TRY IT: Print each record exactly as it appears, but drop the images.

DATA PROVIDED:

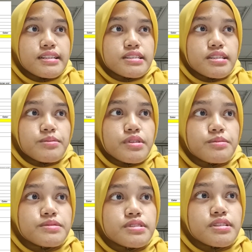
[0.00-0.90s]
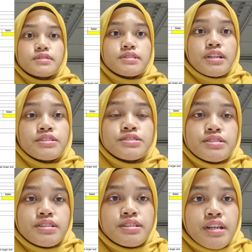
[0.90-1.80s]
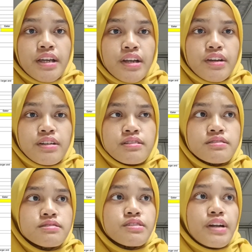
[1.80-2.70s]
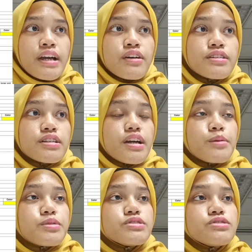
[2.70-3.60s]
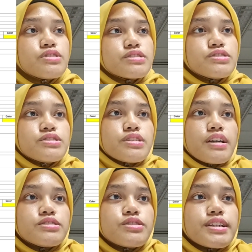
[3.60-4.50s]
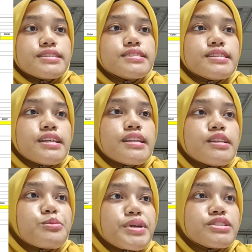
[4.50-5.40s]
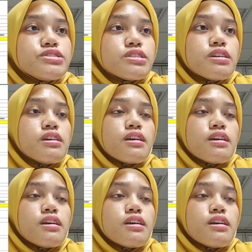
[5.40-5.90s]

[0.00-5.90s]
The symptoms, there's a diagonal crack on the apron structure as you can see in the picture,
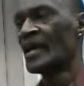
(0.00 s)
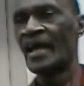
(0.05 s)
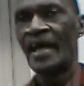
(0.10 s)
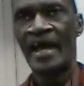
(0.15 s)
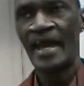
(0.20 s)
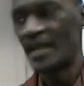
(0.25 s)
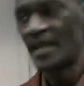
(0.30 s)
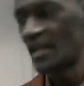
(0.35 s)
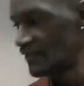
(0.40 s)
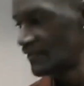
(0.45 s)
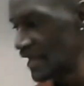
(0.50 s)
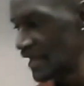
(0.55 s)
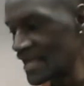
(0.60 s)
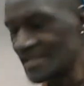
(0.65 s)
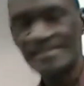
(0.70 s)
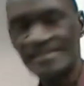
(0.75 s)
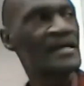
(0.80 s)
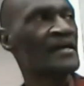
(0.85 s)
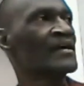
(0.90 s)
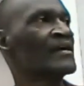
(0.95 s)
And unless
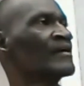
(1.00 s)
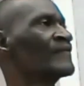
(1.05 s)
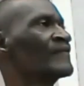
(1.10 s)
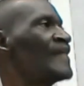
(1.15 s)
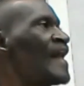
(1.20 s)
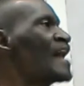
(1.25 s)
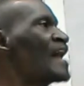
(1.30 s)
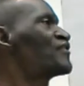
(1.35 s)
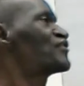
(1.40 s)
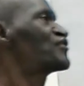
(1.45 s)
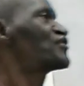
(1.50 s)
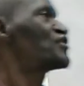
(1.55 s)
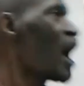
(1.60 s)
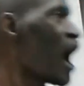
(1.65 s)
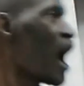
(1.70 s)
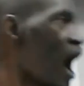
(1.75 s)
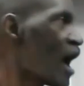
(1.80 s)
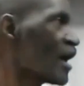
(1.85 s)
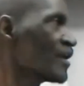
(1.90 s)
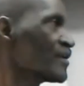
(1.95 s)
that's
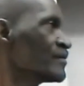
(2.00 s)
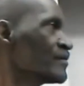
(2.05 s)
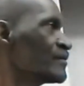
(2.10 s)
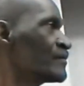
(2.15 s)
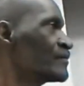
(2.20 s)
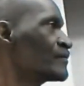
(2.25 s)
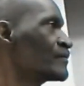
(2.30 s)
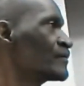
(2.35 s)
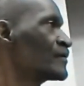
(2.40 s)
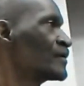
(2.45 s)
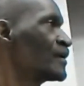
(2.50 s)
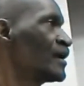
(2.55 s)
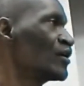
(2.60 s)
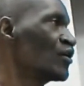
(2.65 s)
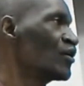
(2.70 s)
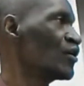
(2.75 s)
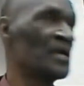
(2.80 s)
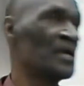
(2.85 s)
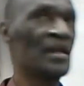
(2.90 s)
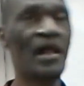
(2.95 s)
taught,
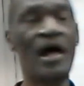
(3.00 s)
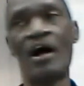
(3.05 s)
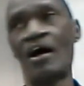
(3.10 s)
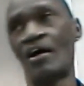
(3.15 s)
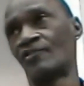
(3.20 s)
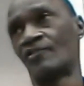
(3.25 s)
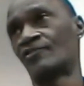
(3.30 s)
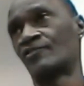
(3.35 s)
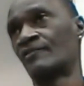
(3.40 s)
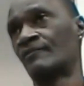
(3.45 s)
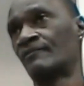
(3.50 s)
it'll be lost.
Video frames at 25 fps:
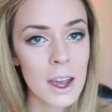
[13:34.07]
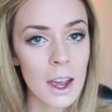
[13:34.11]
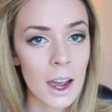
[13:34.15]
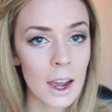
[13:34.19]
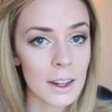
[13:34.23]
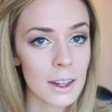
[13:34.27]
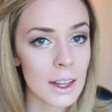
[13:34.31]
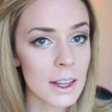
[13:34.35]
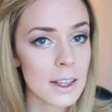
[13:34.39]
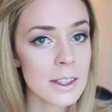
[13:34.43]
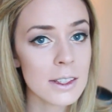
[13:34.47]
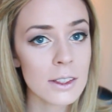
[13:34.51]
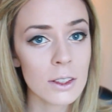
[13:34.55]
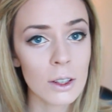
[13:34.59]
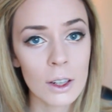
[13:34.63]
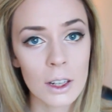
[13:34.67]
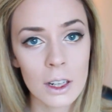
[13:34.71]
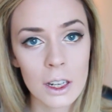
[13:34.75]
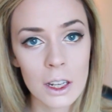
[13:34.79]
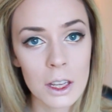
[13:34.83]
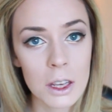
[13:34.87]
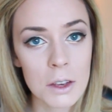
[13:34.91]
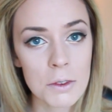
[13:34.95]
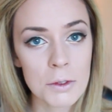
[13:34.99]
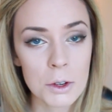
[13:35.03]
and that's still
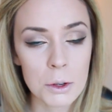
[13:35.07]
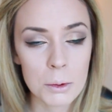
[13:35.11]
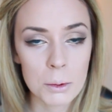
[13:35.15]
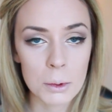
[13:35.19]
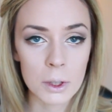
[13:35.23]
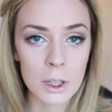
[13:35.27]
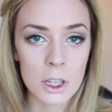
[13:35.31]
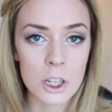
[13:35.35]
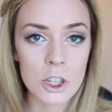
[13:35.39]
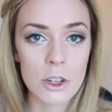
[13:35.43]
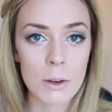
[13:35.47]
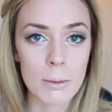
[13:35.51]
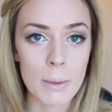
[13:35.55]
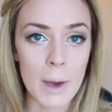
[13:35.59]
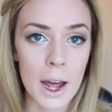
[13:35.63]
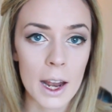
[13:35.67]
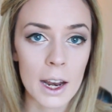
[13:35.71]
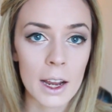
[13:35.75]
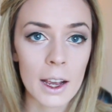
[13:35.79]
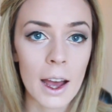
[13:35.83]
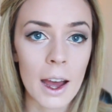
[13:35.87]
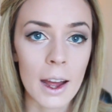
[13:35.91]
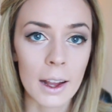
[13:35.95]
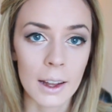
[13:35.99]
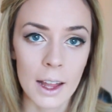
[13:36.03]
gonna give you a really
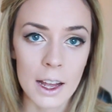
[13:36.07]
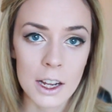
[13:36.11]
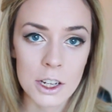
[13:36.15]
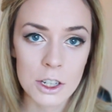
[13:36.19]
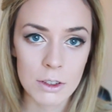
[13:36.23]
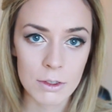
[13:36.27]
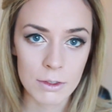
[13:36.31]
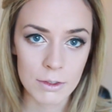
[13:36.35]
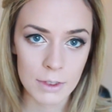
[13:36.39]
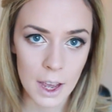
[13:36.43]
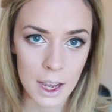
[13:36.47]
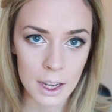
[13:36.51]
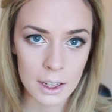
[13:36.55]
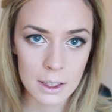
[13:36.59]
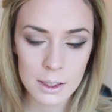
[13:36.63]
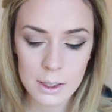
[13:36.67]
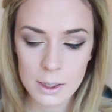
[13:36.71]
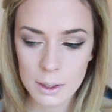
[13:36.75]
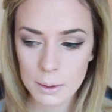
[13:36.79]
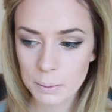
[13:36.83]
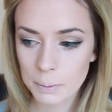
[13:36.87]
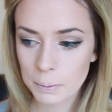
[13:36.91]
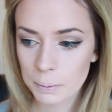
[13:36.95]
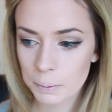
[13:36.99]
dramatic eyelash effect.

ANSWER TO THE PROBLEM:
[0.00-0.90s]
[0.90-1.80s]
[1.80-2.70s]
[2.70-3.60s]
[3.60-4.50s]
[4.50-5.40s]
[5.40-5.90s]

[0.00-5.90s]
The symptoms, there's a diagonal crack on the apron structure as you can see in the picture,
(0.00 s)
(0.05 s)
(0.10 s)
(0.15 s)
(0.20 s)
(0.25 s)
(0.30 s)
(0.35 s)
(0.40 s)
(0.45 s)
(0.50 s)
(0.55 s)
(0.60 s)
(0.65 s)
(0.70 s)
(0.75 s)
(0.80 s)
(0.85 s)
(0.90 s)
(0.95 s)
And unless
(1.00 s)
(1.05 s)
(1.10 s)
(1.15 s)
(1.20 s)
(1.25 s)
(1.30 s)
(1.35 s)
(1.40 s)
(1.45 s)
(1.50 s)
(1.55 s)
(1.60 s)
(1.65 s)
(1.70 s)
(1.75 s)
(1.80 s)
(1.85 s)
(1.90 s)
(1.95 s)
that's
(2.00 s)
(2.05 s)
(2.10 s)
(2.15 s)
(2.20 s)
(2.25 s)
(2.30 s)
(2.35 s)
(2.40 s)
(2.45 s)
(2.50 s)
(2.55 s)
(2.60 s)
(2.65 s)
(2.70 s)
(2.75 s)
(2.80 s)
(2.85 s)
(2.90 s)
(2.95 s)
taught,
(3.00 s)
(3.05 s)
(3.10 s)
(3.15 s)
(3.20 s)
(3.25 s)
(3.30 s)
(3.35 s)
(3.40 s)
(3.45 s)
(3.50 s)
it'll be lost.
Video frames at 25 fps:
[13:34.07]
[13:34.11]
[13:34.15]
[13:34.19]
[13:34.23]
[13:34.27]
[13:34.31]
[13:34.35]
[13:34.39]
[13:34.43]
[13:34.47]
[13:34.51]
[13:34.55]
[13:34.59]
[13:34.63]
[13:34.67]
[13:34.71]
[13:34.75]
[13:34.79]
[13:34.83]
[13:34.87]
[13:34.91]
[13:34.95]
[13:34.99]
[13:35.03]
and that's still
[13:35.07]
[13:35.11]
[13:35.15]
[13:35.19]
[13:35.23]
[13:35.27]
[13:35.31]
[13:35.35]
[13:35.39]
[13:35.43]
[13:35.47]
[13:35.51]
[13:35.55]
[13:35.59]
[13:35.63]
[13:35.67]
[13:35.71]
[13:35.75]
[13:35.79]
[13:35.83]
[13:35.87]
[13:35.91]
[13:35.95]
[13:35.99]
[13:36.03]
gonna give you a really
[13:36.07]
[13:36.11]
[13:36.15]
[13:36.19]
[13:36.23]
[13:36.27]
[13:36.31]
[13:36.35]
[13:36.39]
[13:36.43]
[13:36.47]
[13:36.51]
[13:36.55]
[13:36.59]
[13:36.63]
[13:36.67]
[13:36.71]
[13:36.75]
[13:36.79]
[13:36.83]
[13:36.87]
[13:36.91]
[13:36.95]
[13:36.99]
dramatic eyelash effect.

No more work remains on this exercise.